New Delhi: As the ongoing West Asia crisis and the US-Iran conflict drove global oil and gas prices higher, India chose to absorb the financial burden through the State and public sector fuel retailers instead of passing it on to households, according to the government. Officials said the move helped protect consumers from a sharp rise in fuel costs, even as energy markets remained volatile amid geopolitical uncertainty and disruptions linked to the Strait of Hormuz.
The contrast with India is sharpest among the import-dependent economies that slid from price pressure into physical shortage.
Sri Lanka, still recovering from its 2022 collapse, reintroduced mandatory petrol rationing within a fortnight and moved the public sector to a four-day week, its registration portal crashing as millions rushed to sign up.
Pakistan closed schools, shortened the working week and played its cricket behind closed doors to keep traffic down.
Myanmar combined odd-even driving with QR-code rationing, Bangladesh posted troops at its oil depots, and Ethiopia routed fuel to security forces and essential industry, suspending distribution altogether in Tigray.
The wealthier importers avoided rationing by leaning on their reserves and their budgets. Japan ran down its strategic stock and subsidised the pump, South Korea capped prices for the first time in thirty years, and across the European Union, 22 of its 27 members had together spent over nine billion euros on relief by mid-April, with Germany cutting its fuel tax and Hungary releasing reserves that were soon reported running low.

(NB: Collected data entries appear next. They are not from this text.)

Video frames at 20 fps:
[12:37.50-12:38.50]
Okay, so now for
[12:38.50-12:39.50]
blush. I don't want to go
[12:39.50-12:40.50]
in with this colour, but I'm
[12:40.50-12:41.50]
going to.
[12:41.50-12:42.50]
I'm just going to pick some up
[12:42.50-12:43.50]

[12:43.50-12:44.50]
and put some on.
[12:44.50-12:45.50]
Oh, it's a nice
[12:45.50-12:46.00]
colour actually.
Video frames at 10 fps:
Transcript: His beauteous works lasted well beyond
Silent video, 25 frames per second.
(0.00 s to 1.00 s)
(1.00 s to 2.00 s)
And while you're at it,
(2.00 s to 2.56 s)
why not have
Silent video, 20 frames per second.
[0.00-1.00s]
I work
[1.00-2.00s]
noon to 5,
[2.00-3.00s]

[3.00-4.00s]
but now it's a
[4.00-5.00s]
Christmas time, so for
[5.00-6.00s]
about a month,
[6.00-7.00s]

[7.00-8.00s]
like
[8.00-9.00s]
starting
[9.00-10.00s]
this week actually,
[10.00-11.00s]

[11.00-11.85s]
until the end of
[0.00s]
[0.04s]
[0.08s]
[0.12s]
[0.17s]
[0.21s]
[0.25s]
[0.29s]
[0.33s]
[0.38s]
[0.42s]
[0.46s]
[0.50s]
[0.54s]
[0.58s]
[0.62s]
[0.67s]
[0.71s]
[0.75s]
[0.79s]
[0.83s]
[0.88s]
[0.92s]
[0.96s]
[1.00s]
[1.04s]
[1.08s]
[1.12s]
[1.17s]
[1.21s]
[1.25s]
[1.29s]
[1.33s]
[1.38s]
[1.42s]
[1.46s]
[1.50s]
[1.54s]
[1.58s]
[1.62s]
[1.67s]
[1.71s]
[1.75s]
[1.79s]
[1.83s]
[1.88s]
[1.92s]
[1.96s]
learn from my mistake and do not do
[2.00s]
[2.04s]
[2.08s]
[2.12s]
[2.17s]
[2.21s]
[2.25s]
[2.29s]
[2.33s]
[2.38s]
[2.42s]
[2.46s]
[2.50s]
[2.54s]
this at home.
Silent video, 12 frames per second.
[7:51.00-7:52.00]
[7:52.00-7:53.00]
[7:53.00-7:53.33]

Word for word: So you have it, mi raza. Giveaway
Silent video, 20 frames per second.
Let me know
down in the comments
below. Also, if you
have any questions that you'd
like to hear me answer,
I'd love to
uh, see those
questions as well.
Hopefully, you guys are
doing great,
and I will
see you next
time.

Even oil producers were not spared at the pump — the United Arab Emirates (UAE) saw diesel rise about 85 per cent and Nigeria’s citizens squeezed by transport costs despite the windfall to its exporters.
Where the market was left to clear the rise was steep, diesel up about 80 per cent in New Zealand, petrol up a fifth in the United Kingdom and California past five dollars a gallon.
The International Energy Agency’s largest-ever coordinated release, about four days of world demand, signalled how grave the supply position was judged to be.
“India did none of this. It declared no emergency, rationed no household, shortened no working week, closed no school and ordered no driving ban. The only curbs it applied were on commercial and bulk LPG and on the export of diesel and aviation fuel, and these were to protect the domestic household allocation rather than rationing,” according to the petroleum ministry.
After an initial scare on cooking gas, the household cylinder kept arriving. Retail pumps stayed open, and the rise at the pump was the smallest of any major economy.
India was then among the first to unwind its measures; the commercial and bulk LPG restrictions were lifted by June 25. The contrast is the clearest measure of the dividend of a decade of energy-security investment and of strategic autonomy in practice, according to the ministry.